Im Haus sowieso, denn eine Vielzahl von Geräten lässt sich daran anschließen. Im Außenbereich ist sie für Sie das Richtige, wenn Sie viele Abende im Freien verbringen und draußen häufig Gasgeräte betreiben möchten. Dann ist der Gasanschluss eine komfortable Angelegenheit, die Sie jedes Mal aufs Neue genießen werden.
Welche Geräte kann ich anschließen?
Neben dem Klassiker Gasherd ist auch ein Gastrockner eine feine Sache: Er ist in der Anschaffung etwas teurer, Sie sparen aber knapp die Hälfte der Energiekosten und reduzieren zudem die CO2-Emissionen um die Hälfte! Im Wohnzimmer sorgt ein Gaskamin für Wohligkeit pur. Auch für den Außenbereich gibt es neben Grills und Terrassenstrahlern eine Reihe weiterer dekorativer Flüssiggasgeräte. Gasfackeln und -leuchten zum Beispiel setzen edle atmosphärische Akzente. Der Fachhandel bietet Ihnen eine große Auswahl an entsprechenden Modellen.

- Zwei Varianten stehen zur Wahl: die Unterputz- (links) und die Überputzausführung.
Kann ich eine Gassteckdose selbst installieren?
Nein, die Installation muss in jedem Fall ein Fachmann vornehmen. Sprechen Sie am besten Ihren Heizungsbauer oder Ihren zuständigen PROGAS-Inspektor an. Dieser muss nach Installation der Steckdose auch die nun veränderte Flüssiggasanlage erneut abnehmen. Die Abnahme durch einen PROGAS-Mitarbeiter ist für unsere Kunden kostenlos.
Welche Arbeiten muss der Installateur vornehmen?
Von der bestehenden Niederdruckleitung (50 mbar) ausgehend wird eine neue Leitung zur Gassteckdose verlegt.

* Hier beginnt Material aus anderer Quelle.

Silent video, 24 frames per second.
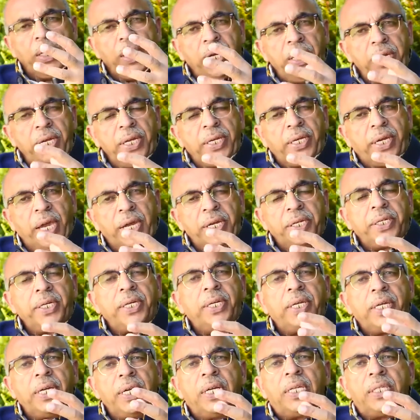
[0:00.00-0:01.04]

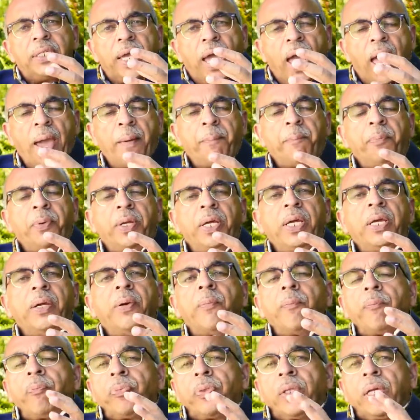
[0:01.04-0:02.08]
indicator is happening,
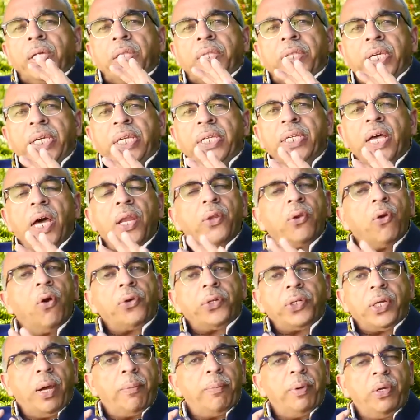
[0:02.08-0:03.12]
these are
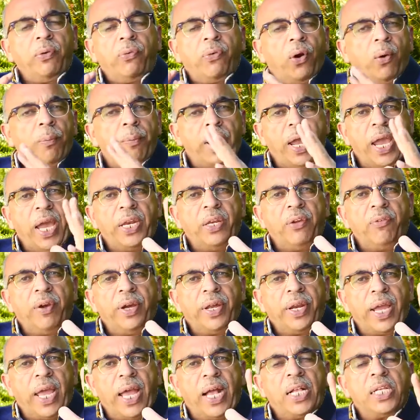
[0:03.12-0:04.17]
not coming from
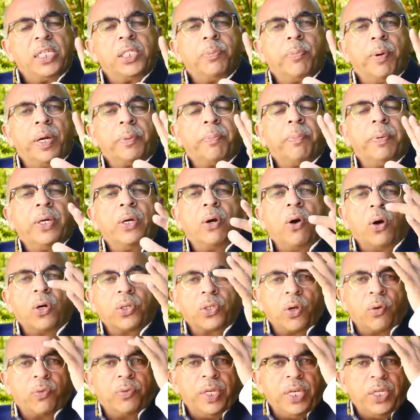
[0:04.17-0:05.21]
anywhere else but
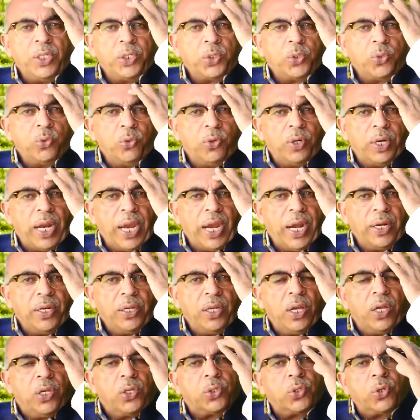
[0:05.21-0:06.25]
because of these 2 glands.
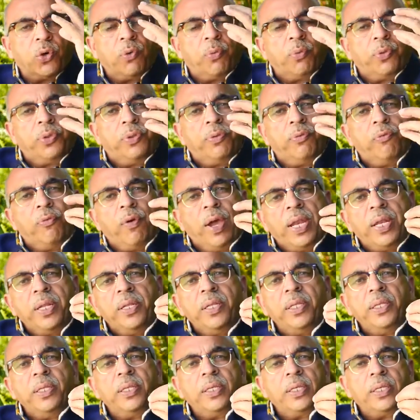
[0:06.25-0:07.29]
So
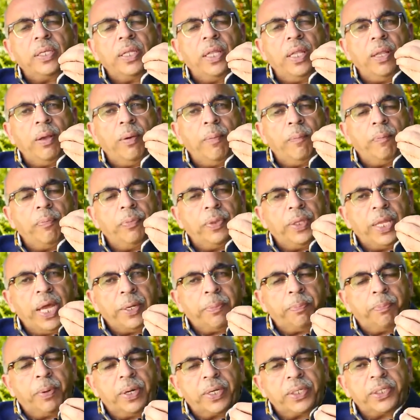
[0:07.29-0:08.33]
when
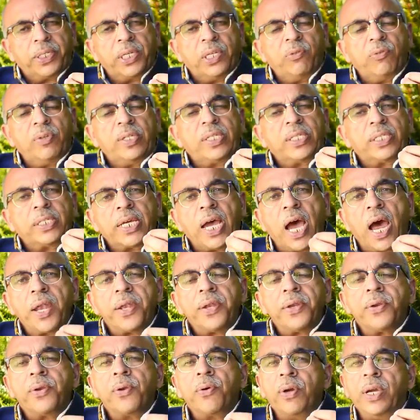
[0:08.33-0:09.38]
that person will
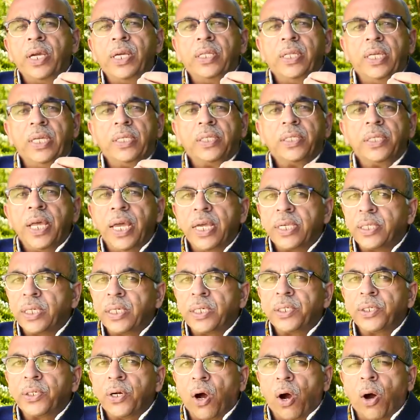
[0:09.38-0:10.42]
start doing these
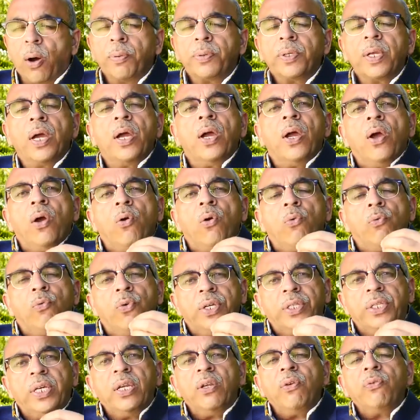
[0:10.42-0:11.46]
nasal drops,
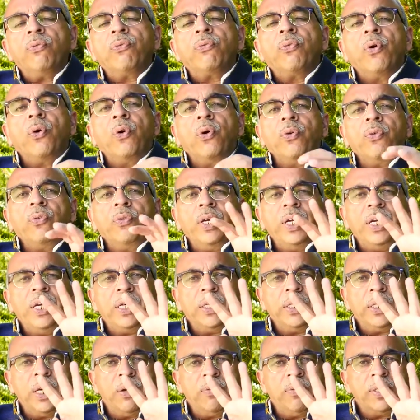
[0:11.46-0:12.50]
within 4
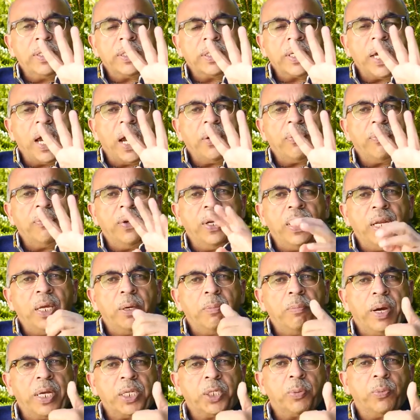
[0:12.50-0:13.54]
weeks they will start
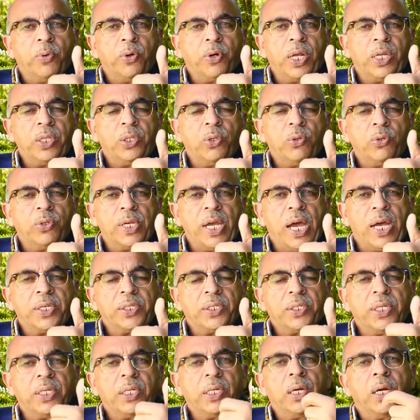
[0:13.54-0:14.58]
feeling much more
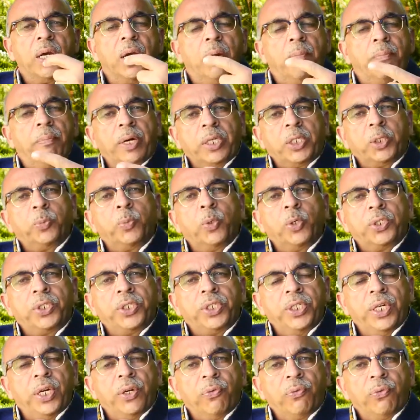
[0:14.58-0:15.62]
enthusiastic, much more
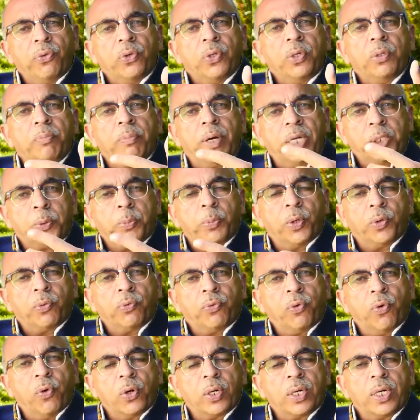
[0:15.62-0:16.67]
cheerful, much more
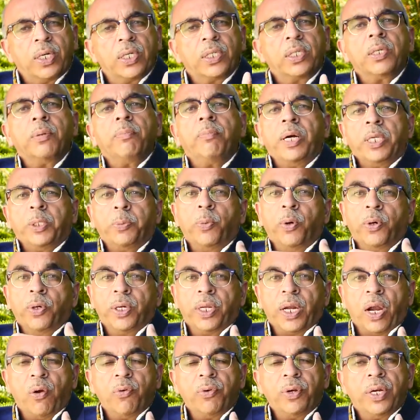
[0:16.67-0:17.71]
focused, much more
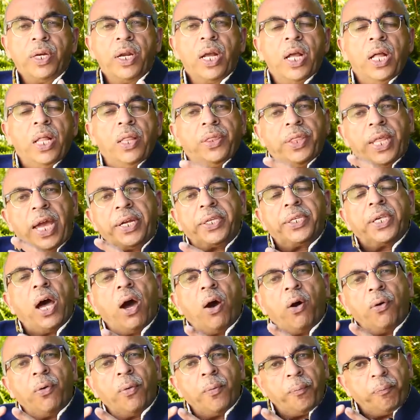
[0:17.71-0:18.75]
grounded. That's
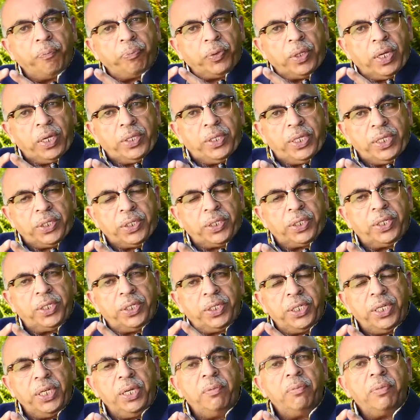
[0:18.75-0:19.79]
how this
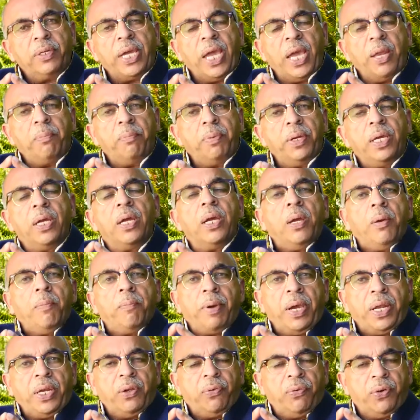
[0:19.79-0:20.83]
regime can be
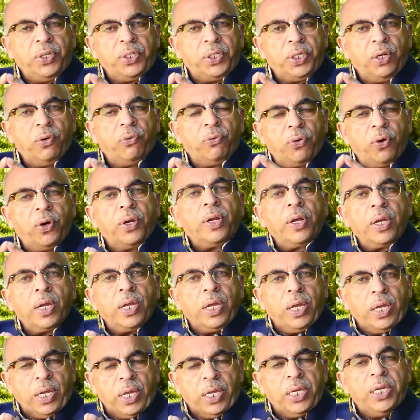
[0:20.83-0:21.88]
beneficial for
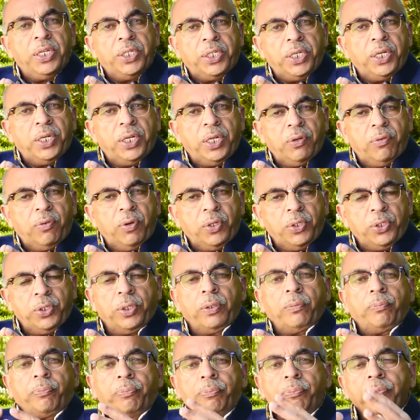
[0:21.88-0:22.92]
each
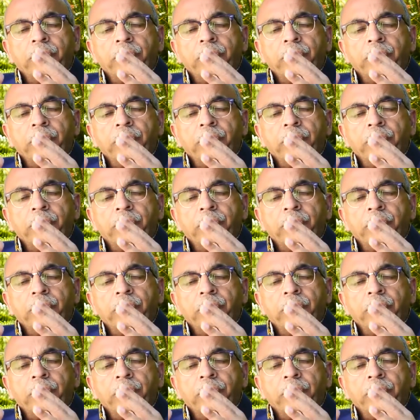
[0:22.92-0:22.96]
individual.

Die Gassteckdose kann außen am Haus oder auch weiter entfernt angebracht werden, z. B. an Ihrem Gartenhaus. In diesem Fall wird die Leitung vom Haus zur Gassteckdose im Erdreich verlegt.
Passen meine Gasgeräte auf jeden Fall an eine Gassteckdose?
Ja, Sie benötigen allerdings den passenden Gasschlauch. Diesen flexiblen Metallschlauch mit einer Länge von maximal 1,50 Metern bestellen Sie am besten gleich zusammen mit der Gassteckdose bei Ihrem Installateur. Der schließt den Schlauch dann im Zuge der Steckdosen-Installation an Ihrem Gerät an. Das ist mit wenigen Handgriffen erledigt, ist aber ebenfalls dem Fachmann vorbehalten!
Was muss ich bei der Nutzung einer Gassteckdose beachten?
Sie können Ihre Geräte jederzeit selbst an die Steckdose anschließen oder wieder von ihr trennen. Das Anschließen ist einfach und schnell gemacht: Der Gasstecker wird in die Dose eingesteckt und bis zum Anschlag gedreht. Nun ist der Gasweg geöffnet und der Schlauch gegen Herausziehen gesichert. Durch ein Sichtfenster in der Steckdose können Sie den Betriebszustand ablesen: grün steht für offen, rot für geschlossen.

- Genießen Sie Gaskomfort mit der Gassteckdose in Haus und Garten.